Libya continues to confuse

Though the United States intervention in Pakistan to obliterate Osama bin Laden dominated news of the continuing UN cum NATO other intervention in Libya, the situation in that country has maintained its prominence. The NATO allies have now slipped from an effort to pressure Colonel Gaddafi into stopping domination of his opponents by military force, to a further effort  to remove Gaddafi from leadership of the country by force. NATO’s present conclusion is that any suggestion by Gaddafi of some form of compromise solution is nothing more than a ruse – a delaying tactic to allow him to regain supremacy in areas which he has been forced to surrender. And it would appear that the allies have been reinforced in their own view by the de facto French intervention in the Ivory Coast which led to the overthrow of Gbagbo and an end to the rising civil war in that country.

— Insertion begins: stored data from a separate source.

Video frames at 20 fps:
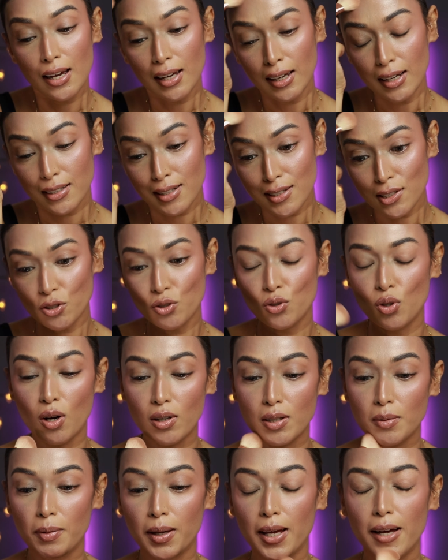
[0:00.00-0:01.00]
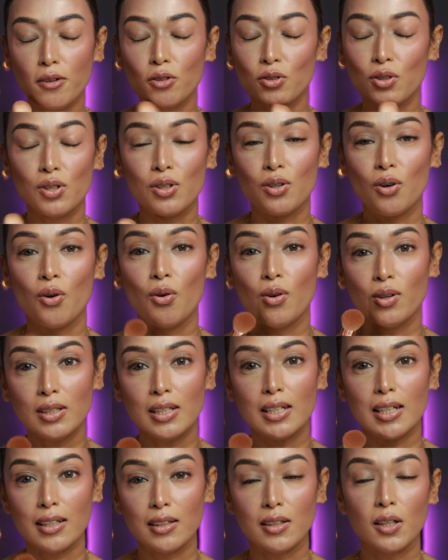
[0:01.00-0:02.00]
It is not about
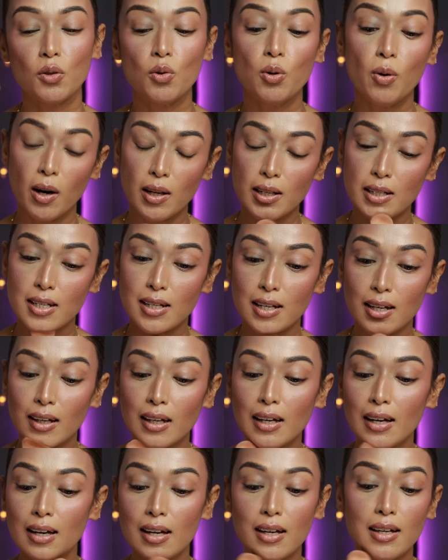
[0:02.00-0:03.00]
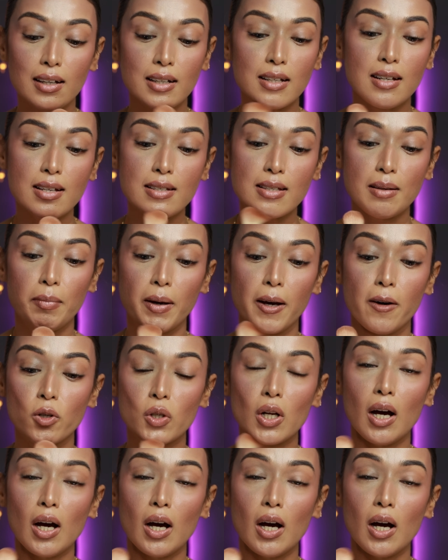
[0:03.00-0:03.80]
only the quality, it is about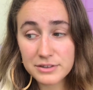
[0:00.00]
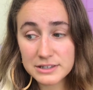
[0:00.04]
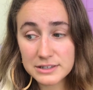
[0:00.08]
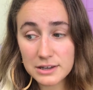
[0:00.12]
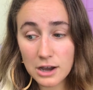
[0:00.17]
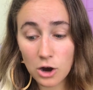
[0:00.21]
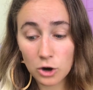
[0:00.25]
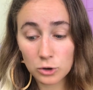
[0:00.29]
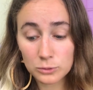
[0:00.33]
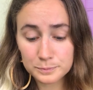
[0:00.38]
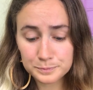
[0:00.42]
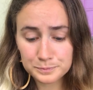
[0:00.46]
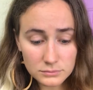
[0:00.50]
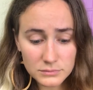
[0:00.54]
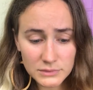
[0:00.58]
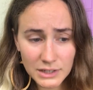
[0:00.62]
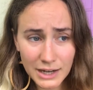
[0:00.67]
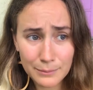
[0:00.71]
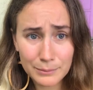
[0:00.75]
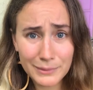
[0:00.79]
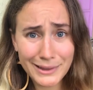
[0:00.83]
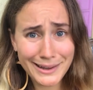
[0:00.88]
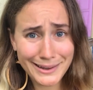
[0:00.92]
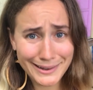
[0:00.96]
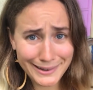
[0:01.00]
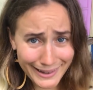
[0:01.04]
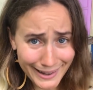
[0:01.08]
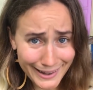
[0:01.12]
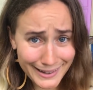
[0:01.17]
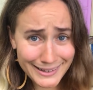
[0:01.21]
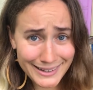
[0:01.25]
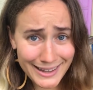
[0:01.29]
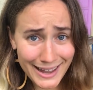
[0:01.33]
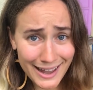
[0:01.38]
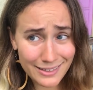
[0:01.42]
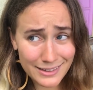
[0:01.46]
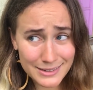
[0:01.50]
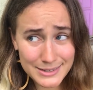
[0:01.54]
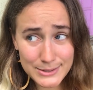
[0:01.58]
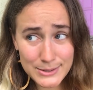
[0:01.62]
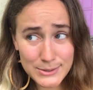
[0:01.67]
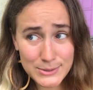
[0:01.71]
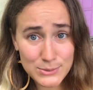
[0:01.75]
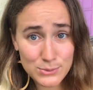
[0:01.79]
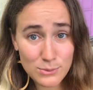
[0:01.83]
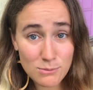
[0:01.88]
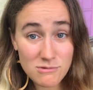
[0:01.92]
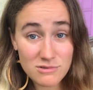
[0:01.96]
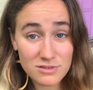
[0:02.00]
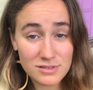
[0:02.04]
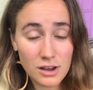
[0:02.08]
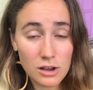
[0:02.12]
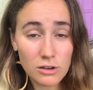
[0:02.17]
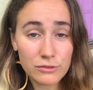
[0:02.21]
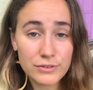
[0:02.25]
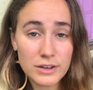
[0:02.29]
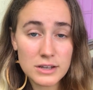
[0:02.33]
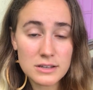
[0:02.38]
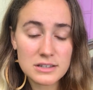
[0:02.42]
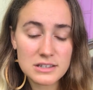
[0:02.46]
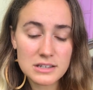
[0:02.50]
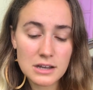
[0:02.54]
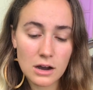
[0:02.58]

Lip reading: So I'm like, heck yeah, let's go swim with dolphins.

In the forefront of this emerging position have been the British and French governments who have recognized President Obama’s reluctance to get entrenched in a long-term struggle in Libya, given President Obama’s preoccupation with gradually slipping out of Afghanistan as soon as this is thought feasible. On the other hand, the European governments of NATO claim a longer familiarity with Libya as a consequence of their colonial presence in the Middle East and North Africa, and their continuing concern for a central place in the investment in Libyan oil resources. Their conclusion that the only route to resolution of the Libyan civil war is the removal of Gaddafi has this week been reaffirmed by the Chief of the Defence Staff of Britain, General Sir David Richards. He declared that the quick removal of the Colonel must be a central objective, lest the “conflict could result in Gaddafi clinging to power.” Presumably, President Obama’s surgical intervention in Pakistan will have given Richards the inclination, through these words, to suggest to the President that what is sauce for the goose should be sauce for the gander. And the General will feel that this week’s issuing of three arrest warrants for crimes against humanity by the International Criminal Court provides a legal basis for going the ultimate route against Gaddafi, though by that route he would be likely to be brought in dead rather than alive.

President Obama himself would appear to be rigidly trying to calibrate what determines the priorities of intervention in the wider Middle East-North African sphere where civil turmoil is the order of the day. He seems to have decided, for example, that the situation in Yemen – a prime sphere for al Qaeda presence and wider-range manipulation – is not worth a direct intervention by the United States. Here the persistent liquidation of his nationals by the Yemeni President is not given a prominence that would suggest direct intervention – not even an intervention defined as “humanitarian.”

Interestingly, between the two positions of direct intervention to liquidate Gaddafi if necessary and the more restrained public posture of the United States, has come a suggestion from the International Crisis Group (ICG), a non-governmental organization credited with lobbying for, and achieving in 2005, a basis for humanitarian intervention supportable by the United Nations, under the rubric of an international “responsibility to protect” (R2P). This is largely what the UN General Assembly Resolution 1973 legitimising the present NATO intervention in Libya is based on. The ICG has now suggested that there is still a case for seeking to persevere in finding a basis for a ceasefire between the warring parties in Libya as a prelude to some form of intermediate solution to the civil war.

In a proposal published last week, the ICG suggests that the present approach remains far from achieving the objectives of Resolution 1973, in particular that of stopping, or minimizing the slaughter of civilians, and that the possibility exists of a long-term stalemate. It also suggests that given the structure of the present Libyan state, it is unlikely that even if the NATO-supported rebel forces were to prevail, the possibility of consolidating a viable state structure is remote. The ICG makes the point that the Libyan Jamahirya does not have the character of a conventional state. It is not based on orthodox institutions of representation, given Gaddafi’s long held proclamation that “representation is fraud.” It therefore has no institutional structure on which a proper governance system could be constructed in the short term.

The implication is that what is likely to result is a ‘peacetime’ reflection of the civil war, that is, a split country based on regimes reflecting tribal loyalties and bargains.

A further implication (not adverted to in the ICG paper) is that this kind of stalemate is hardly what those European countries long interested in Libya’s oil resources would favour. Over the years, the British, French and Italians have gone out of their way to appease Gaddafi – most notably in the British approach to resolution of the Lockerbie incident. And it is hardly an implication which the United States, now trying to work out the institutional and diplomatic consequences of the uprisings in the Middle East and North Africa, would favour.

The ICG suggests a further effort of mediation directed, in the first instance, at an end to the civil war, even if this means that Gaddafi is a party to that result. As the organization puts it, “to insist that Gaddafi must go as a prerequisite for negotiation” is not a feasible approach.

As the civil conflict and the intervention have proceeded, the countries which did not support UN Resolution 1973, including China, Russia and Turkey, have not been particularly vocal. There seems to be a wait and see attitude on their part, well aware, as they are, of the difficulties that can arise from what is traditionally called the “nationalities question” in multinational states, when ethnic conflict is fired up by religious or other contentions. The continuing stalemate now gives the impression of diplomatic confusion among the major UN states.